Well and that’s what I meant when I said I didn’t mind the death. I cared about how the writing afterwards treated it. If they treated it well, and the death moved the plot in a good intriguing direction, then I don’t think people would be as mad at the death itself.
February 23, 2016 at 2:00 pm #317563nevermoreParticipantWhat @Keb said. Isn’t the argument that a character no longer does something for the plot and hence must be eliminated a bit spurious? I think it has more to do with worldbuilding and fresh ideas than it does with any given character.

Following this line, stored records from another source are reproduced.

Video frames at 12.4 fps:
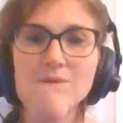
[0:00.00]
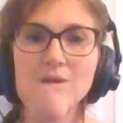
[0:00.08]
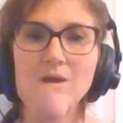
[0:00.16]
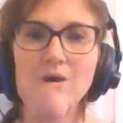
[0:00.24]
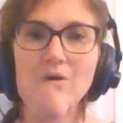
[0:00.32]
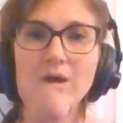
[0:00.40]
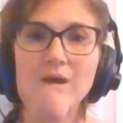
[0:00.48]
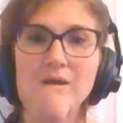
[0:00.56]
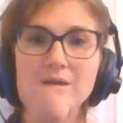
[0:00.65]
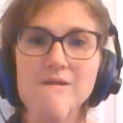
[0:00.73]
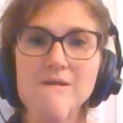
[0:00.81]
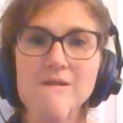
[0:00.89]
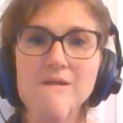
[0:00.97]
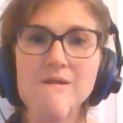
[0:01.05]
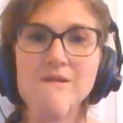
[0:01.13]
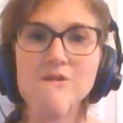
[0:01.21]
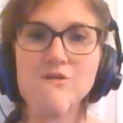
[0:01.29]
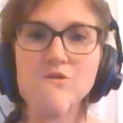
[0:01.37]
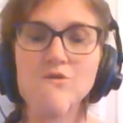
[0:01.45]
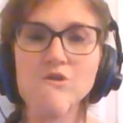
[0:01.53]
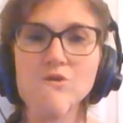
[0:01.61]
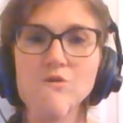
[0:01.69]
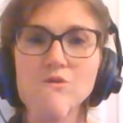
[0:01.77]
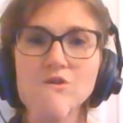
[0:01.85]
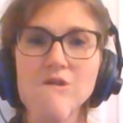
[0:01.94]
Okay, do a
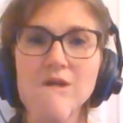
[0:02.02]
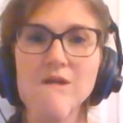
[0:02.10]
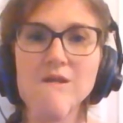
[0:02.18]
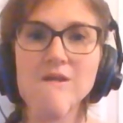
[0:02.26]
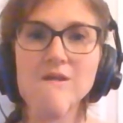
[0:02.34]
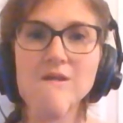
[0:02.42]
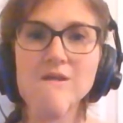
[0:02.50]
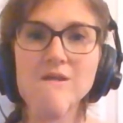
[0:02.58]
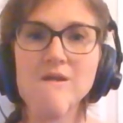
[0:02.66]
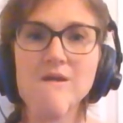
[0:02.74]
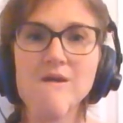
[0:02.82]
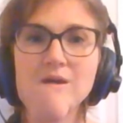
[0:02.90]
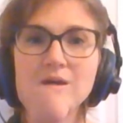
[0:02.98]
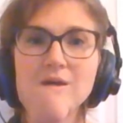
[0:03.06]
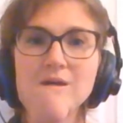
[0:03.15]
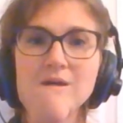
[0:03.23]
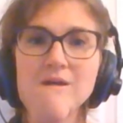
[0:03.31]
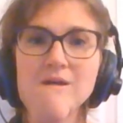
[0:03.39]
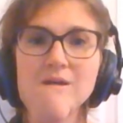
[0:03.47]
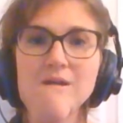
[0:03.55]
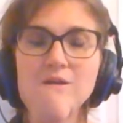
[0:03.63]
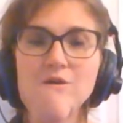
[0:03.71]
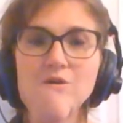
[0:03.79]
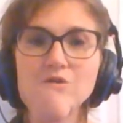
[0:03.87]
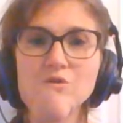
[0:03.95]
shoulder check. Can
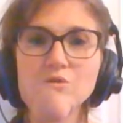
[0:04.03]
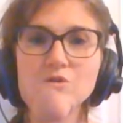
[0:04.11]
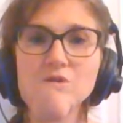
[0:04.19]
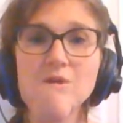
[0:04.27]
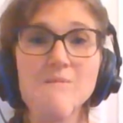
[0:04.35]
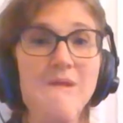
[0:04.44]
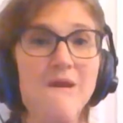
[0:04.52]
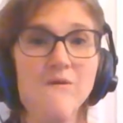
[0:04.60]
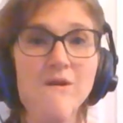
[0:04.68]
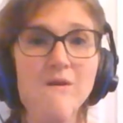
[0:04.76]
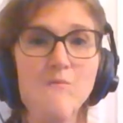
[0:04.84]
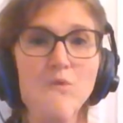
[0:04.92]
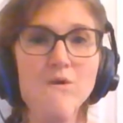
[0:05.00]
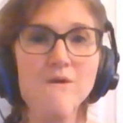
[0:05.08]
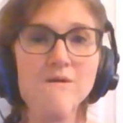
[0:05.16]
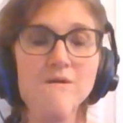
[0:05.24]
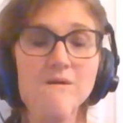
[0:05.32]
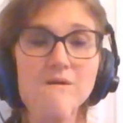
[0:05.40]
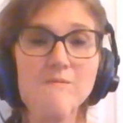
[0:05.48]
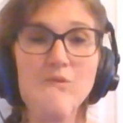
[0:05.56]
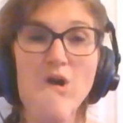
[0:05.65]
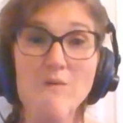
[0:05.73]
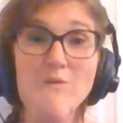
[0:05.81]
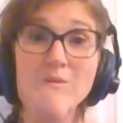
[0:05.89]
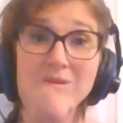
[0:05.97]
your shoulders come down anymore?
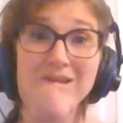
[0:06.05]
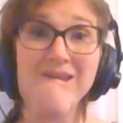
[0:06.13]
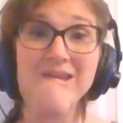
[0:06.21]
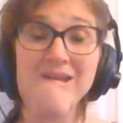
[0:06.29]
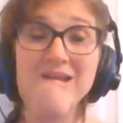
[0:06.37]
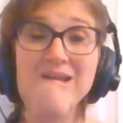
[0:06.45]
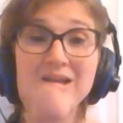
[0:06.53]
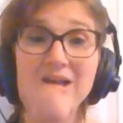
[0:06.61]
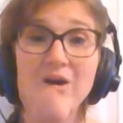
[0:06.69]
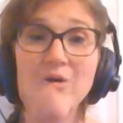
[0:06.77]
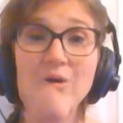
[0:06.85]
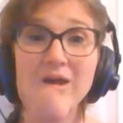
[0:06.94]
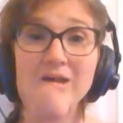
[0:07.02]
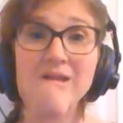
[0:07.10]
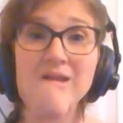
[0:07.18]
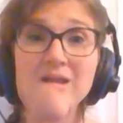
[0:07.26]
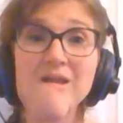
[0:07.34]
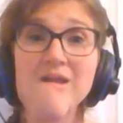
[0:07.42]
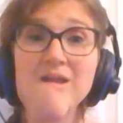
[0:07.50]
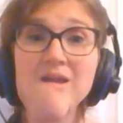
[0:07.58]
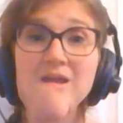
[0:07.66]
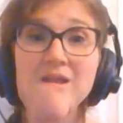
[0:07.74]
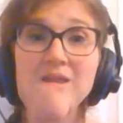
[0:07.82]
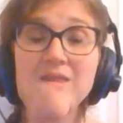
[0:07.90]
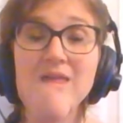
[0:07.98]
Probably. Okay,
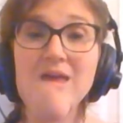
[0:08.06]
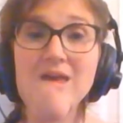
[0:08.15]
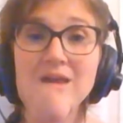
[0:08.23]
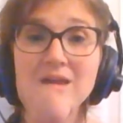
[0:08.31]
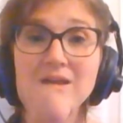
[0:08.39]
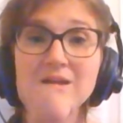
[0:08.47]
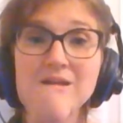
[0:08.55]
then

Comparing GOT and OUAT is like comparing Hobbes’ Leviathan with Gummi Bears. GRRM is famous for randomly bringing down the axe of doom on absolutely any character, however central. He’s sort of unique that way. This isn’t because they are no longer necessary to the plot. It’s because in the SOIAF worldbuilding, all the characters are caught in a large-scale brutal geopolitical and historical meat grinder and their death or survival is largely a matter of random circumstances and luck. Also, the more duplicitous, cunning characters tend to have better odds of surviving (a little longer) than the classic “good guys.”
Anyway, in OUAT there is no sense at all that any of the “cosmic events” are bigger or more powerful than the individual motivations and desires of the main characters. Even the worst “evil” of the show (the DO curse) is itself only as big as the people it had infected. There actually isn’t a cosmology to OUAT except for the characters and their various backstories. It’s why we’re getting a glut of irrelevant and boring flashbacks. That’s the only way the writers seem to know how to “add” to the world, which at this point has become utterly laughable because, with the possible exception of Regina, most of the characters are now largely static, so their backstories add zilch.

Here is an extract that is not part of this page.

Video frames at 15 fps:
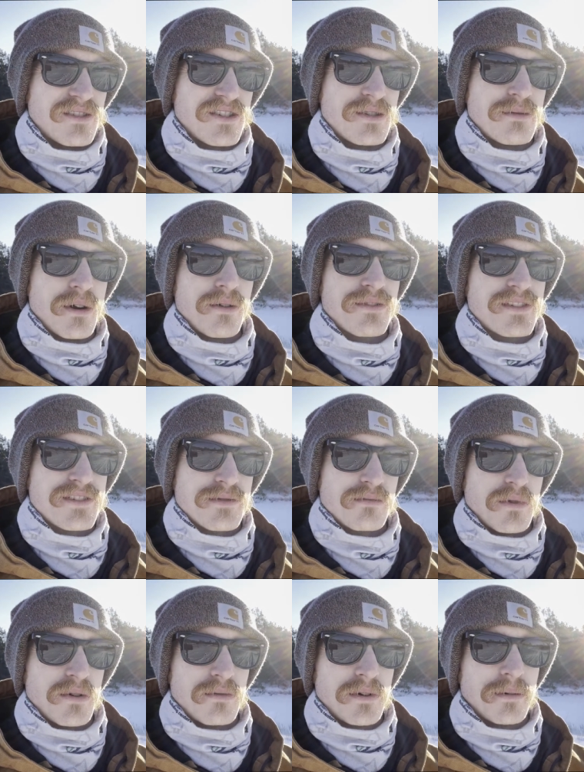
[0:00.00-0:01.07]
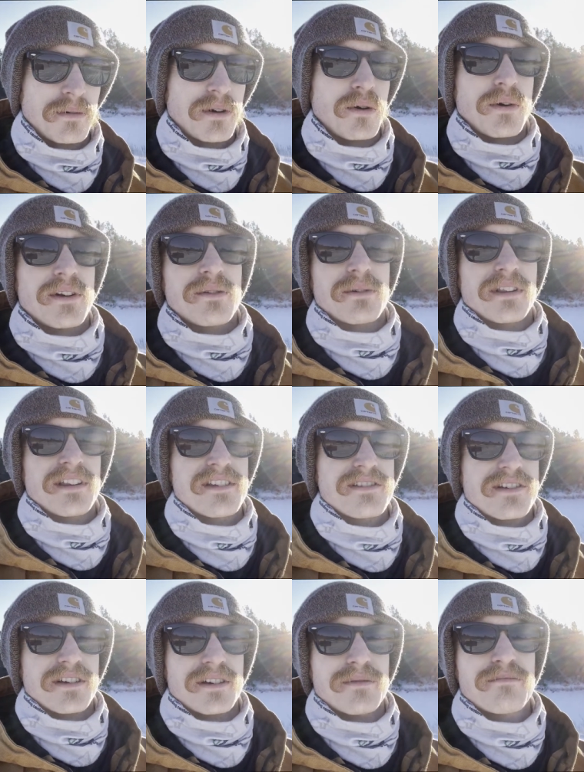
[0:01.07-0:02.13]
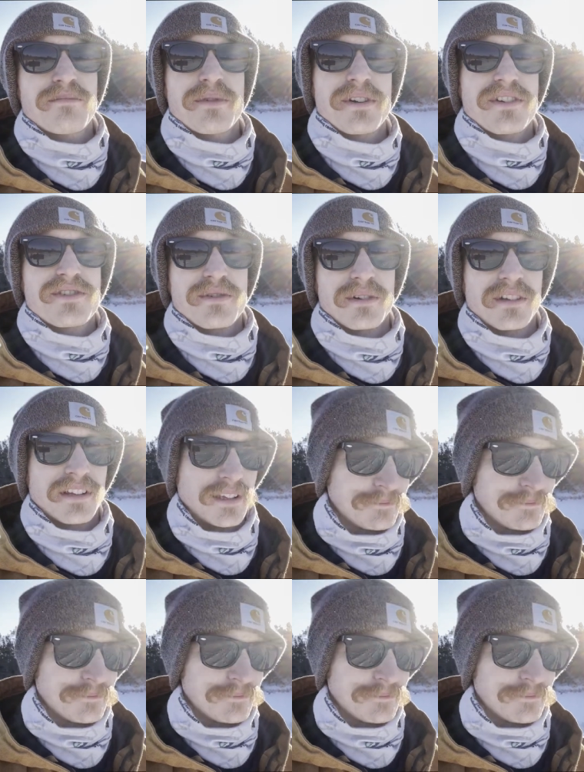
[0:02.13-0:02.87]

she wrote this one we're going to release here pretty shortly.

I do miss him, but he reminds me of Robin Hood now. The man couldn’t fight. He had no magic. The episode where Cora and Regina storm into Gold’s shop in season 2….Neal with the sword was a little laughable. I just don’t think he would survive, and if he did, he would just be a secondary character to serve as Henry’s father and Rumple’s son.

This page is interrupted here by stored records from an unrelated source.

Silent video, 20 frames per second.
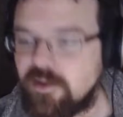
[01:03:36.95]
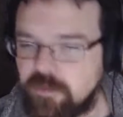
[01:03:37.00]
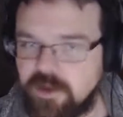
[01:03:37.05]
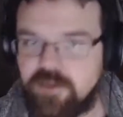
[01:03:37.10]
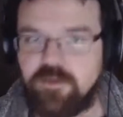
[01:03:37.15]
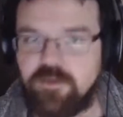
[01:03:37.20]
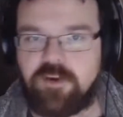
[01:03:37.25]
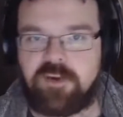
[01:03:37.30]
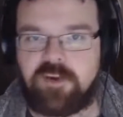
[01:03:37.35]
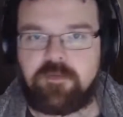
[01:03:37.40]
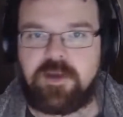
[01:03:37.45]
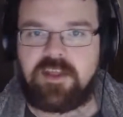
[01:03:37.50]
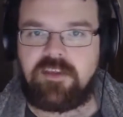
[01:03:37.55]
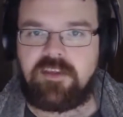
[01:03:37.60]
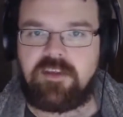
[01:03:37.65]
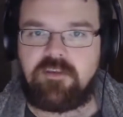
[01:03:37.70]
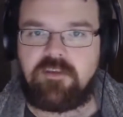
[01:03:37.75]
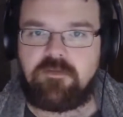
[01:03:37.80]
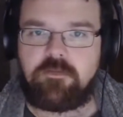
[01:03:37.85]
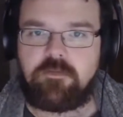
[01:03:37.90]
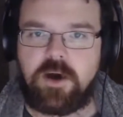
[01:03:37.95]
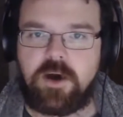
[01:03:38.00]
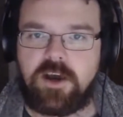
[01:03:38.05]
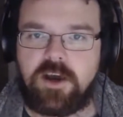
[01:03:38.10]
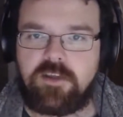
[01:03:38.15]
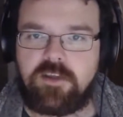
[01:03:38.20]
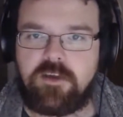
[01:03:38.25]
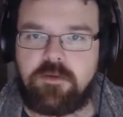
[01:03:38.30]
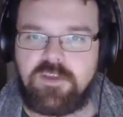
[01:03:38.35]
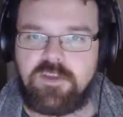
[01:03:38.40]
bit too expensive, but I
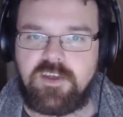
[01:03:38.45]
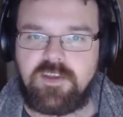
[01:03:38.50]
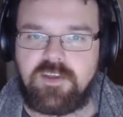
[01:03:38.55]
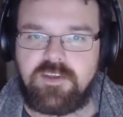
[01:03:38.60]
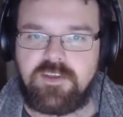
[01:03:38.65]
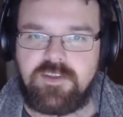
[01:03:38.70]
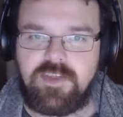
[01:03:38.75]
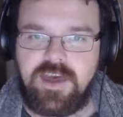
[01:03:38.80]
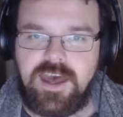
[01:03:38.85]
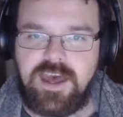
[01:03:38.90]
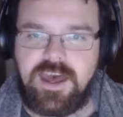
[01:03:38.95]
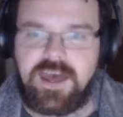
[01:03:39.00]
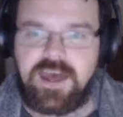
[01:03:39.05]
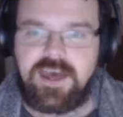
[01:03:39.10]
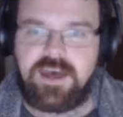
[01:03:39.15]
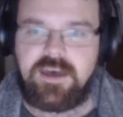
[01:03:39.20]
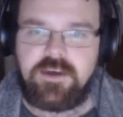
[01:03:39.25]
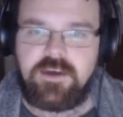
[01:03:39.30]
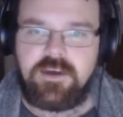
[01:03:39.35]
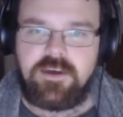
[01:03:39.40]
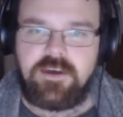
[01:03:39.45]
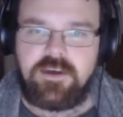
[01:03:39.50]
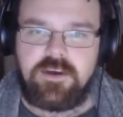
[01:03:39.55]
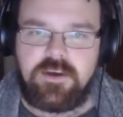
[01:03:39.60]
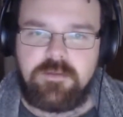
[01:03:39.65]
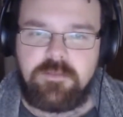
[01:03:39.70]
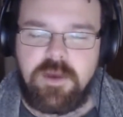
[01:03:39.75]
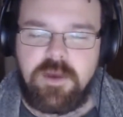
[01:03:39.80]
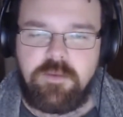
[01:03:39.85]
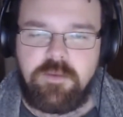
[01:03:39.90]
don't think they're...
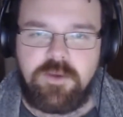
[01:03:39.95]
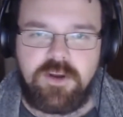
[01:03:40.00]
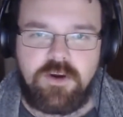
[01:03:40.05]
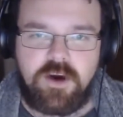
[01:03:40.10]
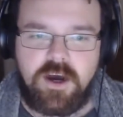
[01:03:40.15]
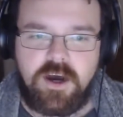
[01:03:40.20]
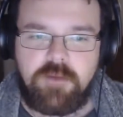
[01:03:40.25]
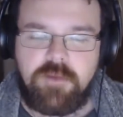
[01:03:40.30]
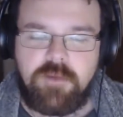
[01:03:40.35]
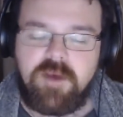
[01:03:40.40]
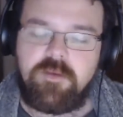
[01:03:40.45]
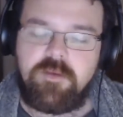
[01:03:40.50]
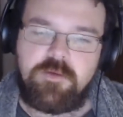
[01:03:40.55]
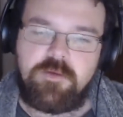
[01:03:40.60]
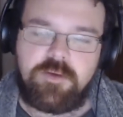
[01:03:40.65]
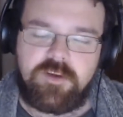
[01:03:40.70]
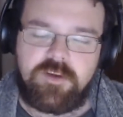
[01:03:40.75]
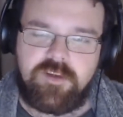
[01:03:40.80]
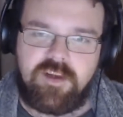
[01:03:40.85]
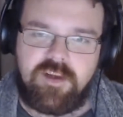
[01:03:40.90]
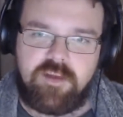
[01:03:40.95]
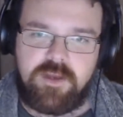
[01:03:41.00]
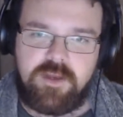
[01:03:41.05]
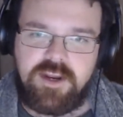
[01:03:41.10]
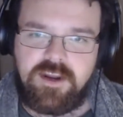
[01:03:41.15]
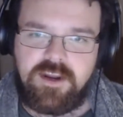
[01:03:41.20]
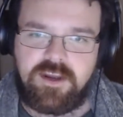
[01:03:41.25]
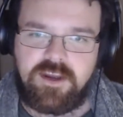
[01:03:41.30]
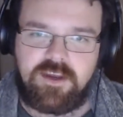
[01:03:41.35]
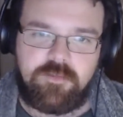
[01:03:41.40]
Maybe I wouldn't take them
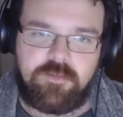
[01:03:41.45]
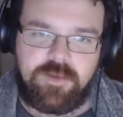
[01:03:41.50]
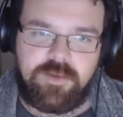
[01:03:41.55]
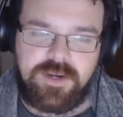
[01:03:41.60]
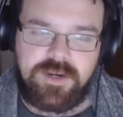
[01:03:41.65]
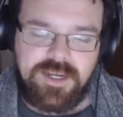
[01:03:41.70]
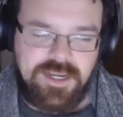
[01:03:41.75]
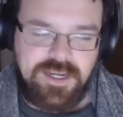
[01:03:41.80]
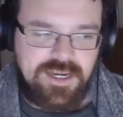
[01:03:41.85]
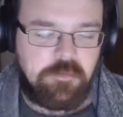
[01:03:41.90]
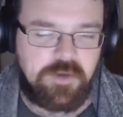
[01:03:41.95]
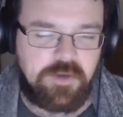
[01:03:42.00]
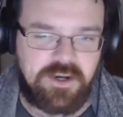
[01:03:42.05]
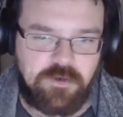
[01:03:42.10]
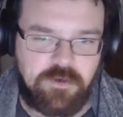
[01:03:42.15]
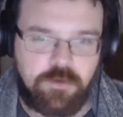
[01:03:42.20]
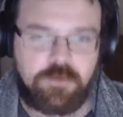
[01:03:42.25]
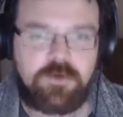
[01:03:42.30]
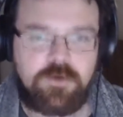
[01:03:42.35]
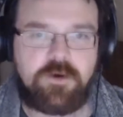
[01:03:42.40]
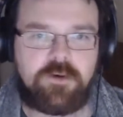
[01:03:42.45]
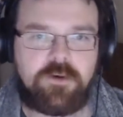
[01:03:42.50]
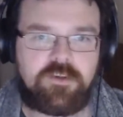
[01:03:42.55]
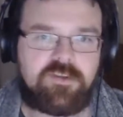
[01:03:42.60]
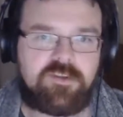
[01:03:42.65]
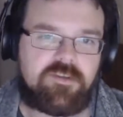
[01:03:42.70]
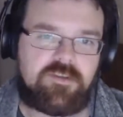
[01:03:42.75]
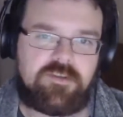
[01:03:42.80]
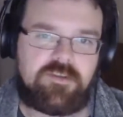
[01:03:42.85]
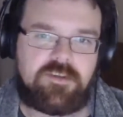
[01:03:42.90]
in a completely win at all
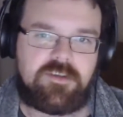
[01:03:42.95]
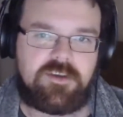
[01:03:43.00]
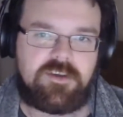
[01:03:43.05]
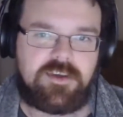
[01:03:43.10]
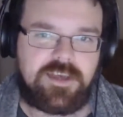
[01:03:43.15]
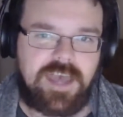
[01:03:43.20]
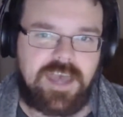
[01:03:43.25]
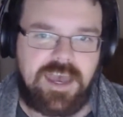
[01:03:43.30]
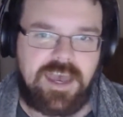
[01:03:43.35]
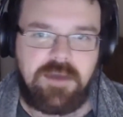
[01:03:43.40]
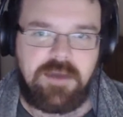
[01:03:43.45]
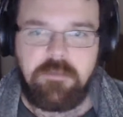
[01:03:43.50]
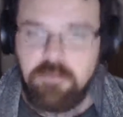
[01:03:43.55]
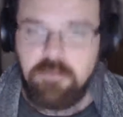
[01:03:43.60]
costs game.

Maybe I’m getting grumpy with age, but I find myself less and less impressed by a portrayal of masculinity where the guy must kick butt, swing a sword, or “cast magic missiles.” Show me a dude who excels at the kind of labor of care that, on a self-proclaimed feminist show, should really have been tackled in a thoughtful, egalitarian, and reflexive way. That could have been an interesting theme to explore in the magic vs no-magic storyline too — what sort of masculinity is “adaptive” in a world without magic. On the other hand, we don’t get interesting development for the male characters anyway, whether Robin or anyone else. The only marginally interesting male character is Rumple, and I think that’s solely due to Robert Carlyle’s portrayal. There are glimpses of interesting storylines — like with Charming and Arthur — but they’re never followed through. Meh.